* Exercise prompt *
Output the records precisely as they stand. Pictures are to be skipped.

(Dataset entries)
□ □ □

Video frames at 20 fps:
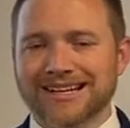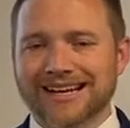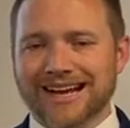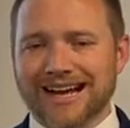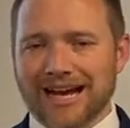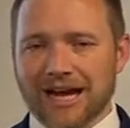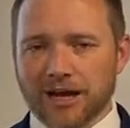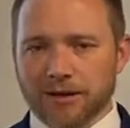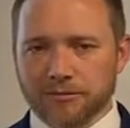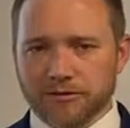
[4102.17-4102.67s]

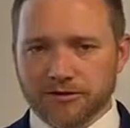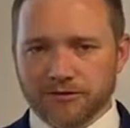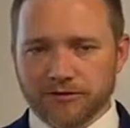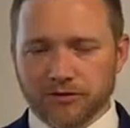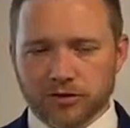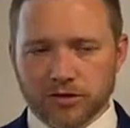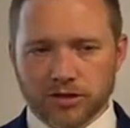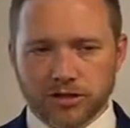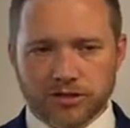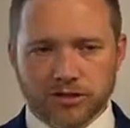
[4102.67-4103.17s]
I'm
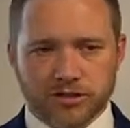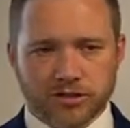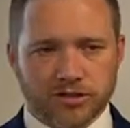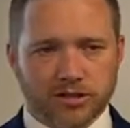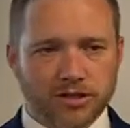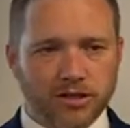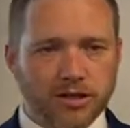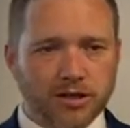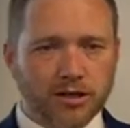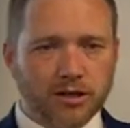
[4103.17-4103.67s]

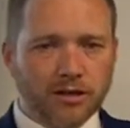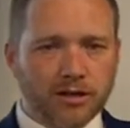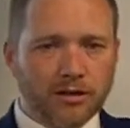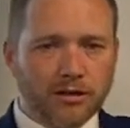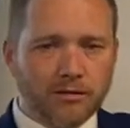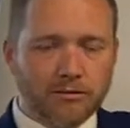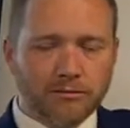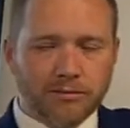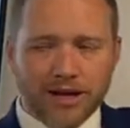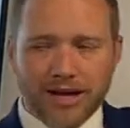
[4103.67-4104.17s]
divorced.
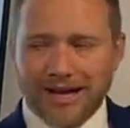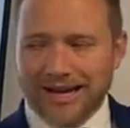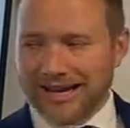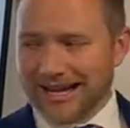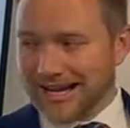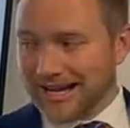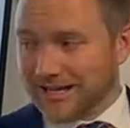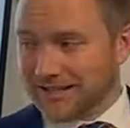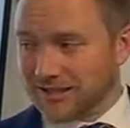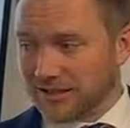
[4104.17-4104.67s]
My
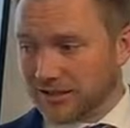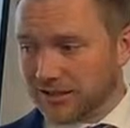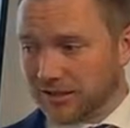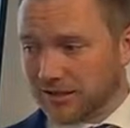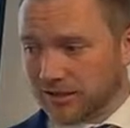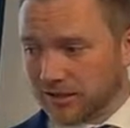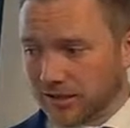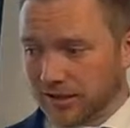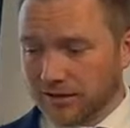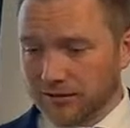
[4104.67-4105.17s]
ex is
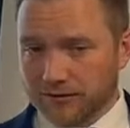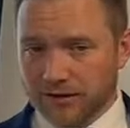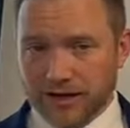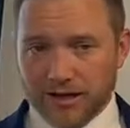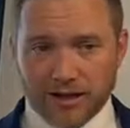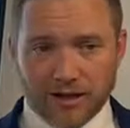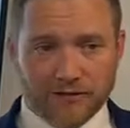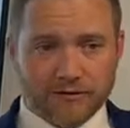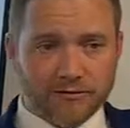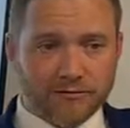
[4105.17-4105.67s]
going to file
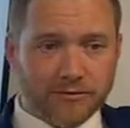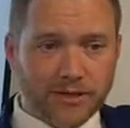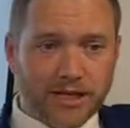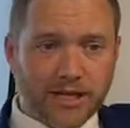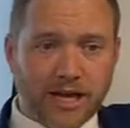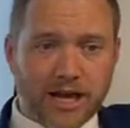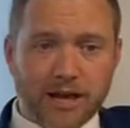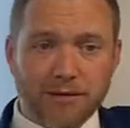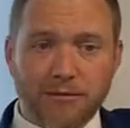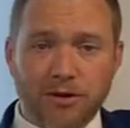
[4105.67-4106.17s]
off of
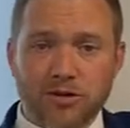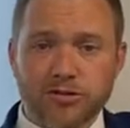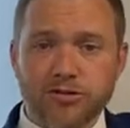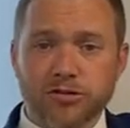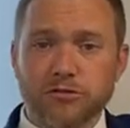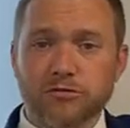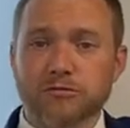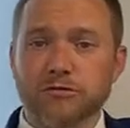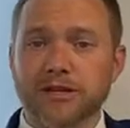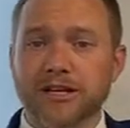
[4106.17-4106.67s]
me. I'm also
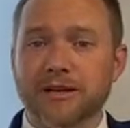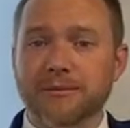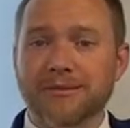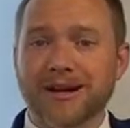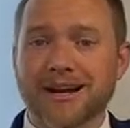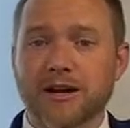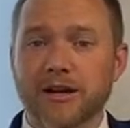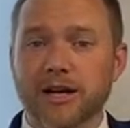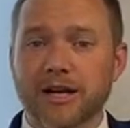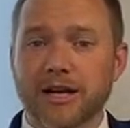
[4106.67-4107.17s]

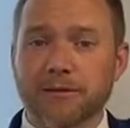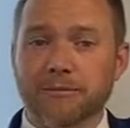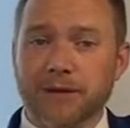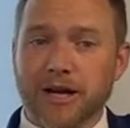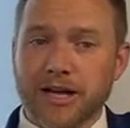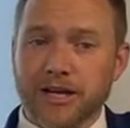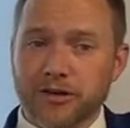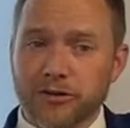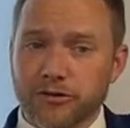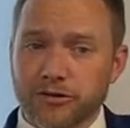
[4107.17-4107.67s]
remarried and
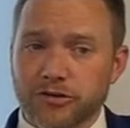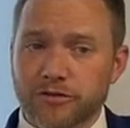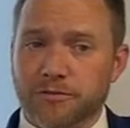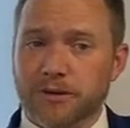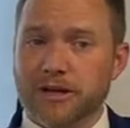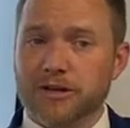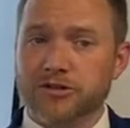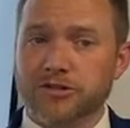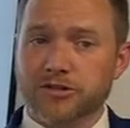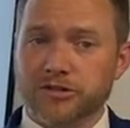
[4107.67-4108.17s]
my new
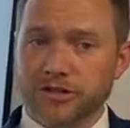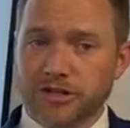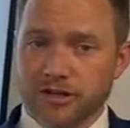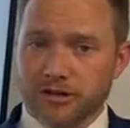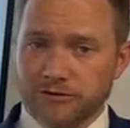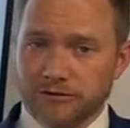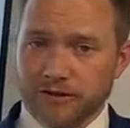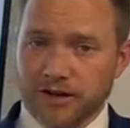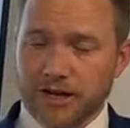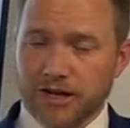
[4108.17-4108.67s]
spouse is going
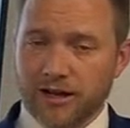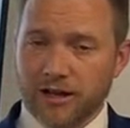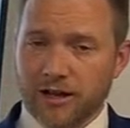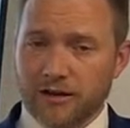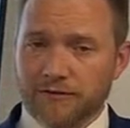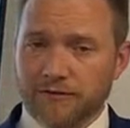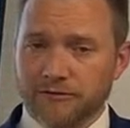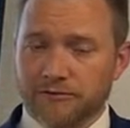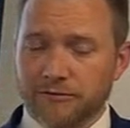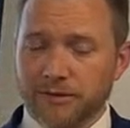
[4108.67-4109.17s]
to file
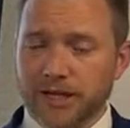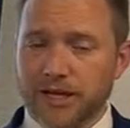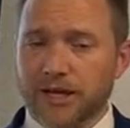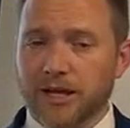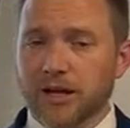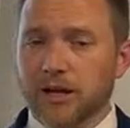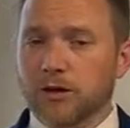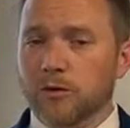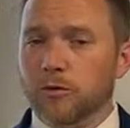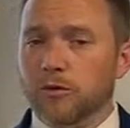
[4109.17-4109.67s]
off of me.
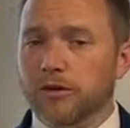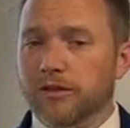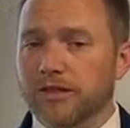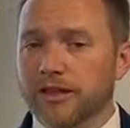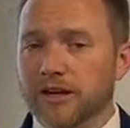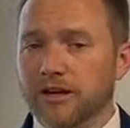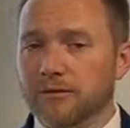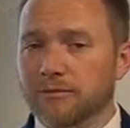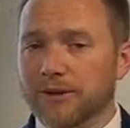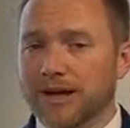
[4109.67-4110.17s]
Will
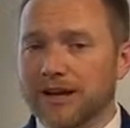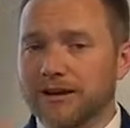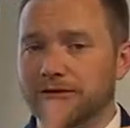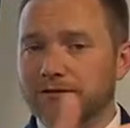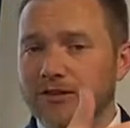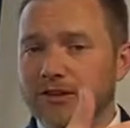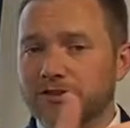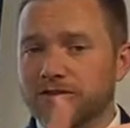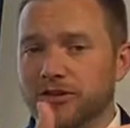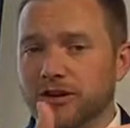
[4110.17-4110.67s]
their
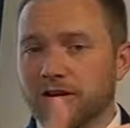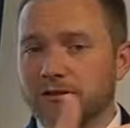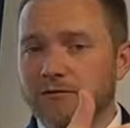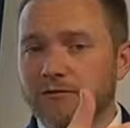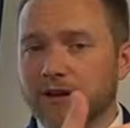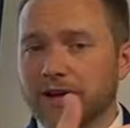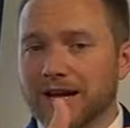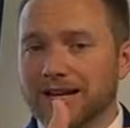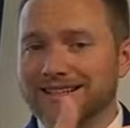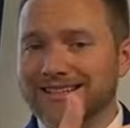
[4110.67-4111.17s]
benefits
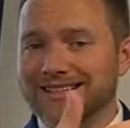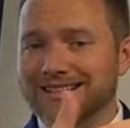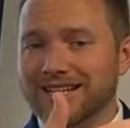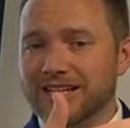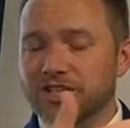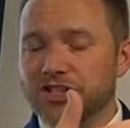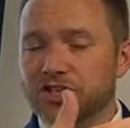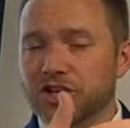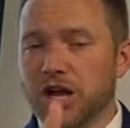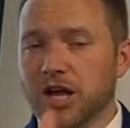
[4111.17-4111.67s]
affect
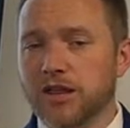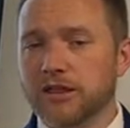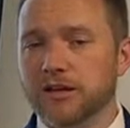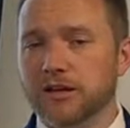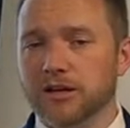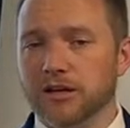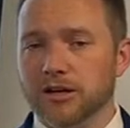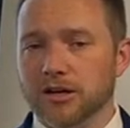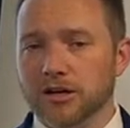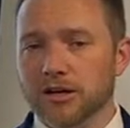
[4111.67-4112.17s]
each
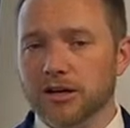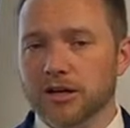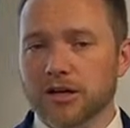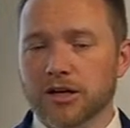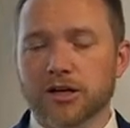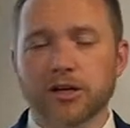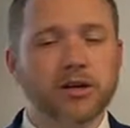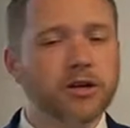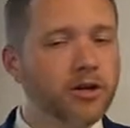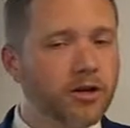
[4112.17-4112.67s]
other?
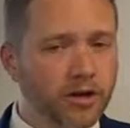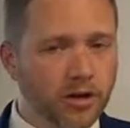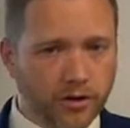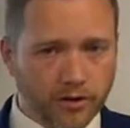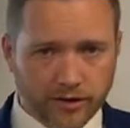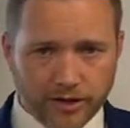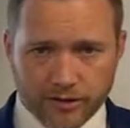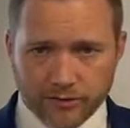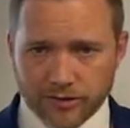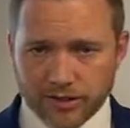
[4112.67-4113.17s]
No,
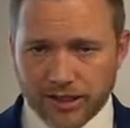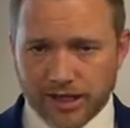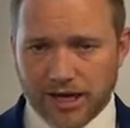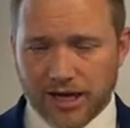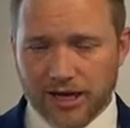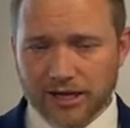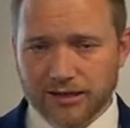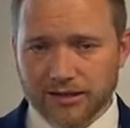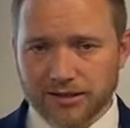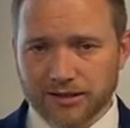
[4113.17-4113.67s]
they will
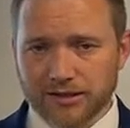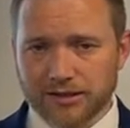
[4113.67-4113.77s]
not.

□ □ □

* Answer box *
Video frames at 20 fps:
[4102.17-4102.67s]

[4102.67-4103.17s]
I'm
[4103.17-4103.67s]

[4103.67-4104.17s]
divorced.
[4104.17-4104.67s]
My
[4104.67-4105.17s]
ex is
[4105.17-4105.67s]
going to file
[4105.67-4106.17s]
off of
[4106.17-4106.67s]
me. I'm also
[4106.67-4107.17s]

[4107.17-4107.67s]
remarried and
[4107.67-4108.17s]
my new
[4108.17-4108.67s]
spouse is going
[4108.67-4109.17s]
to file
[4109.17-4109.67s]
off of me.
[4109.67-4110.17s]
Will
[4110.17-4110.67s]
their
[4110.67-4111.17s]
benefits
[4111.17-4111.67s]
affect
[4111.67-4112.17s]
each
[4112.17-4112.67s]
other?
[4112.67-4113.17s]
No,
[4113.17-4113.67s]
they will
[4113.67-4113.77s]
not.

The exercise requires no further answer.